PXT
Parex Resources (TSX:PXT) feels like a stock that investors are missing because it lives outside the usual Canadian narrative. The company produces oil and gas in Colombia and may therefore behave differently than a producer bound by Alberta policy or Canadian pipeline restrictions. Analysts also tend to talk about it as a valuation story and not a hype story, because energy stocks don’t need sky-high prices to look attractive.
The dividend draws you in, but the profits have to keep pace. Parex has a current dividend yield of almost 8.9% at the time of writing. In its Q3 2025 update, Parex reported cash flow from operations of $105 million and announced a quarterly dividend of $0.385 for Q4 2025. That’s the fundamental appeal: cash flow first, payout second. The risk is in the same place as the opportunity. Colombia adds country risk, and poor price margins could put pressure on free cash flow. Therefore, investors should view returns as variable and not guaranteed.
AT
Tourmaline oil (TSX:TOU) is ignored for another reason. Some investors see natural gas and assume wild prices and unreliable revenues. Yet Tourmaline calls itself Canada’s largest natural gas producer, and the company has scale in the Western Canadian sedimentary basin. Analysts tend to respect this scale and see room for higher total returns as gas markets tighten.

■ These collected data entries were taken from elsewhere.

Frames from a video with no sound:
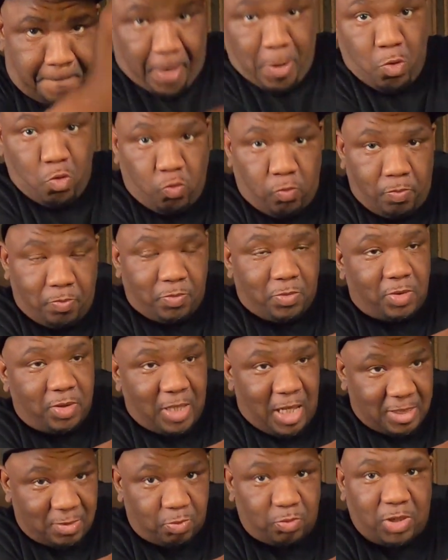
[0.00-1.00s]
Boom.
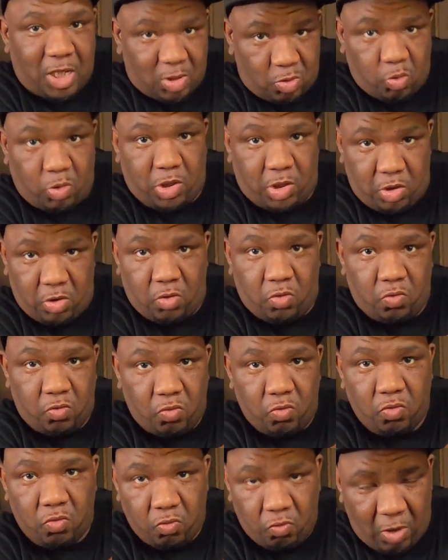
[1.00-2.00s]
That's what it do
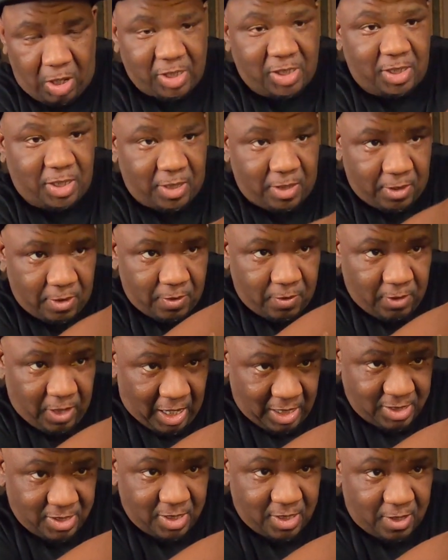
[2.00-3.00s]
right there.
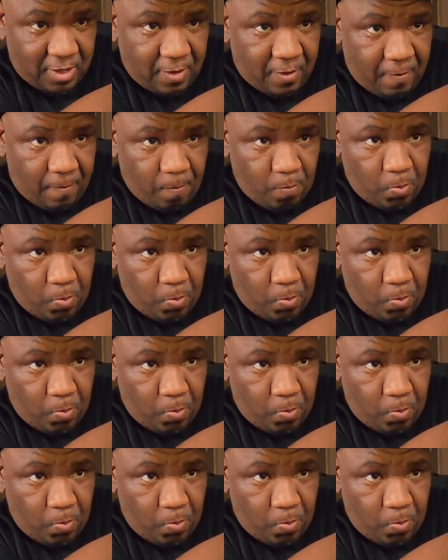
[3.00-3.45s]
That's it.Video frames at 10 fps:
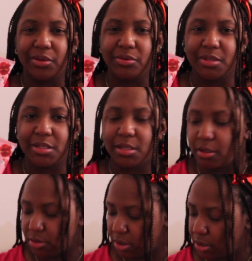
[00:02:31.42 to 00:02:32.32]
to use this
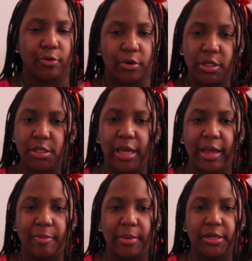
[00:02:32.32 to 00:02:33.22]
lotion. Of course I
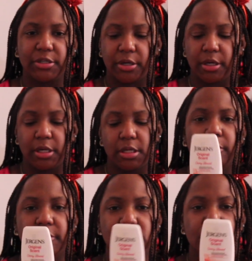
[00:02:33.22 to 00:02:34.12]
have my Jergens
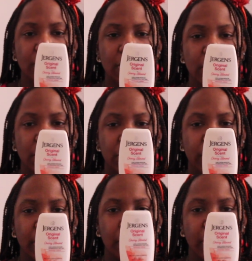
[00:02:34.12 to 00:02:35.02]
original scent cherry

For dividend investors, Tourmaline’s structure is as important as its production. It announced a quarterly dividend of $0.50, payable on December 31, 2025, and it also announced a special $0.25 dividend, payable on November 25, 2025. That approach may feel fairer than promising a huge fixed return. You get a core payout, and you also get benefits as the money piles up. The risk is simple, of course. Warm winters, weak prices or transportation restrictions can cause specials to shrink quickly, so you’ll want patience and a plan to reinvest when gas sentiment drops.
ARX
Finally, ARC Resources (TSX:ARX) could be the cleanest choice for a dividend investor who wants energy exposure without betting on a single product. It produces natural gas, condensate, NGLs and crude oil in Alberta and British Columbia, with a strong focus on the Montney. Analysts often emphasize this mix because it can smooth out cash flow if a commodity lags behind.
ARC’s recent quarter also supports the income situation. In the third quarter of 2025, the company reported $779 million from operations and approved an 11% dividend increase to $0.21 per quarter, or $0.84 annually. The longer runway is LNG. It is now offering a long-term agreement tied to Cedar LNG ExxonMobil plans to purchase ARC’s LNG offtake, which could increase demand visibility over time. The risk is that LNG timelines shift, or prices soften before that payout occurs, so you still want a balance sheet that can handle lower prices without cutting the dividend.
In short
Energy stocks can absolutely disappoint, so treat these as businesses first and income streams second. Parex offers high payout and diversification, Tourmaline offers scale and flexible returns, and ARC offers a balanced platform with an LNG catalyst. But right now, all three also offer one thing: dividends. This is what could fetch $7,000 each.
| COMPANY | RECENT PRICE | NUMBER OF SHARES | DIVIDEND | TOTAL ANNUAL PAYOUT | FREQUENCY | TOTAL INVESTMENT |
|---|---|---|---|---|---|---|
| PXT | $17.57 | 398 | $1.54 | $612.92 | Quarterly | $6,992.86 |
| AT | $60.60 | 115 | $2.00 | $230.00 | Quarterly | $6,969.00 |
| ARX | $25.11 | 278 | $0.84 | $233.52 | Quarterly | $6,980.58 |
In short, if you stay selective and keep your positions healthy, you can get paid while the market watches the same big caps do their usual work. Keep a watchlist, read earnings, and reinvest dividends with discipline.